━━━ Material shown ━━━

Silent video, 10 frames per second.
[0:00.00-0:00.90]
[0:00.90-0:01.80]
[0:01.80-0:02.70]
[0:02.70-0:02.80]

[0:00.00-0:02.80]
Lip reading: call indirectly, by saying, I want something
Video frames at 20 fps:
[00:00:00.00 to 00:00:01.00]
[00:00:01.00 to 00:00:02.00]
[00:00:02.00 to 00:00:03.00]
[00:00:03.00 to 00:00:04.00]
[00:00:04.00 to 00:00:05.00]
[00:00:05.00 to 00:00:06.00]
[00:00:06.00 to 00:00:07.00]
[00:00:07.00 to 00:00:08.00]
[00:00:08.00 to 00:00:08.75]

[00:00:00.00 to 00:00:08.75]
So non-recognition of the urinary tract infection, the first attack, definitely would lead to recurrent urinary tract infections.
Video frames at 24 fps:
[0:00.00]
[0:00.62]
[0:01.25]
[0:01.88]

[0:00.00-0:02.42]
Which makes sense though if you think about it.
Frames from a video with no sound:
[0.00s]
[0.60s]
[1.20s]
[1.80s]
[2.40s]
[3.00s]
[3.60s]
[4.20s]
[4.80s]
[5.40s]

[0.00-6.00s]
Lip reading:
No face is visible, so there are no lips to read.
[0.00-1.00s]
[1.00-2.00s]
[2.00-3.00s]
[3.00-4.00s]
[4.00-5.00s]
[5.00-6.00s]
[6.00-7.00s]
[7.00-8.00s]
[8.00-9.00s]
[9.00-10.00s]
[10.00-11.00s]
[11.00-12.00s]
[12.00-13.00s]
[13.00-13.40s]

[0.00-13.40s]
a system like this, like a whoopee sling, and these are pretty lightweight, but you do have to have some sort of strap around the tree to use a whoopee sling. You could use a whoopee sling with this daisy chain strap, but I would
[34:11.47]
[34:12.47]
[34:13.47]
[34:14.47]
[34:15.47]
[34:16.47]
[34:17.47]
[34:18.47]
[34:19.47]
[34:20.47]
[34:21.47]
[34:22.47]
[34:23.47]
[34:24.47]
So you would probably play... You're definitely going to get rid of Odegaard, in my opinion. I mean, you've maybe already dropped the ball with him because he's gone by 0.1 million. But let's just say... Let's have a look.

━━━

Starting at the line that contains "[10.00-11.00s]", reproduce each line through the end of the records exactly, both ends included.

Task solution:
[10.00-11.00s]
[11.00-12.00s]
[12.00-13.00s]
[13.00-13.40s]

[0.00-13.40s]
a system like this, like a whoopee sling, and these are pretty lightweight, but you do have to have some sort of strap around the tree to use a whoopee sling. You could use a whoopee sling with this daisy chain strap, but I would
[34:11.47]
[34:12.47]
[34:13.47]
[34:14.47]
[34:15.47]
[34:16.47]
[34:17.47]
[34:18.47]
[34:19.47]
[34:20.47]
[34:21.47]
[34:22.47]
[34:23.47]
[34:24.47]
So you would probably play... You're definitely going to get rid of Odegaard, in my opinion. I mean, you've maybe already dropped the ball with him because he's gone by 0.1 million. But let's just say... Let's have a look.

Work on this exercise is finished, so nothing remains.